Aim of the exercise =
Output the data verbatim, minus the images.

━━━━━ Available records

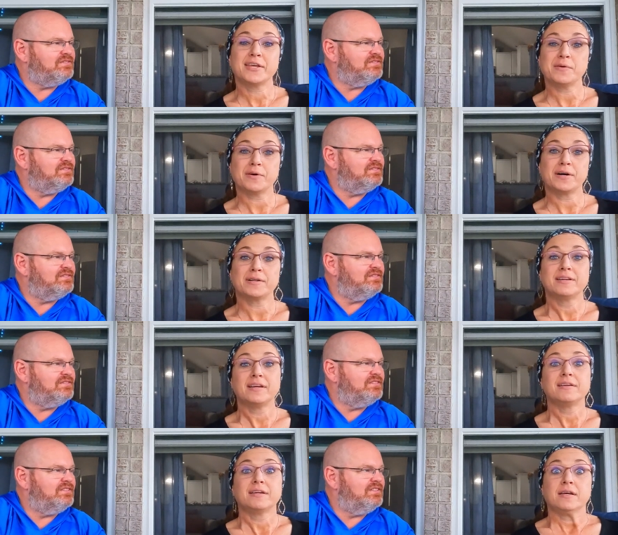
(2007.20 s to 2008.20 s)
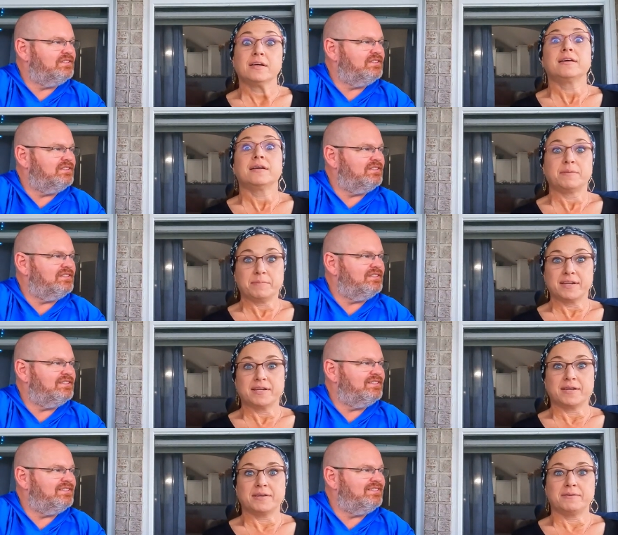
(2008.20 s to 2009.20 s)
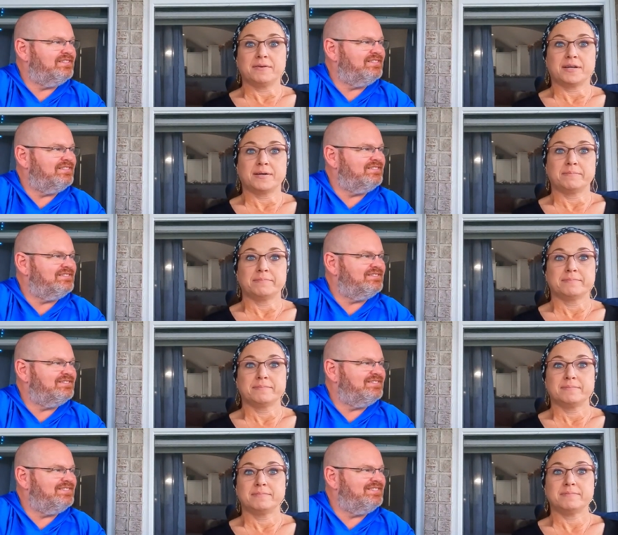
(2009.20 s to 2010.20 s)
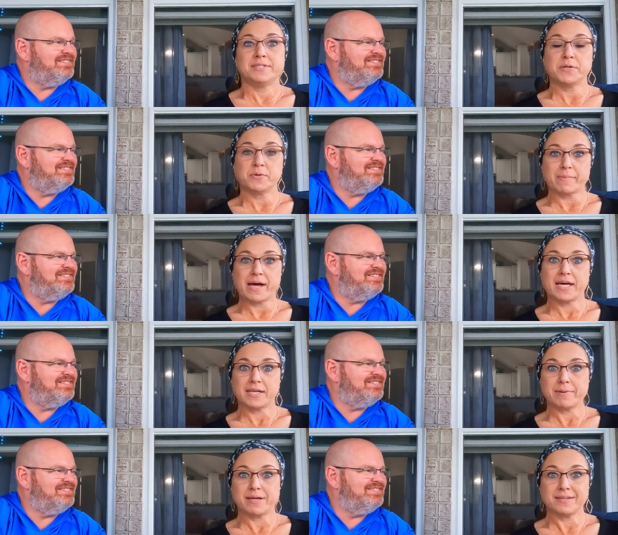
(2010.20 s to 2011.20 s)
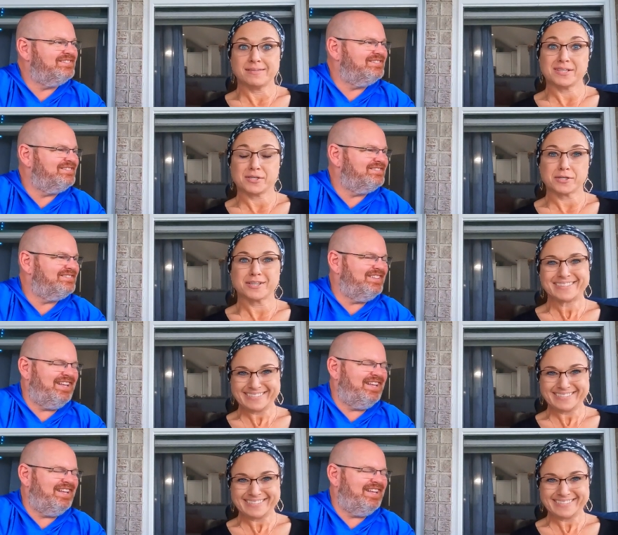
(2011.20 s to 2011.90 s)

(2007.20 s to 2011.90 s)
Speaker 1: thank you all. I'm gonna go um, deal with my high demanding dog.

━━━━━━━━━━

Solution to this task =
(2007.20 s to 2008.20 s)
(2008.20 s to 2009.20 s)
(2009.20 s to 2010.20 s)
(2010.20 s to 2011.20 s)
(2011.20 s to 2011.90 s)

(2007.20 s to 2011.90 s)
Speaker 1: thank you all. I'm gonna go um, deal with my high demanding dog.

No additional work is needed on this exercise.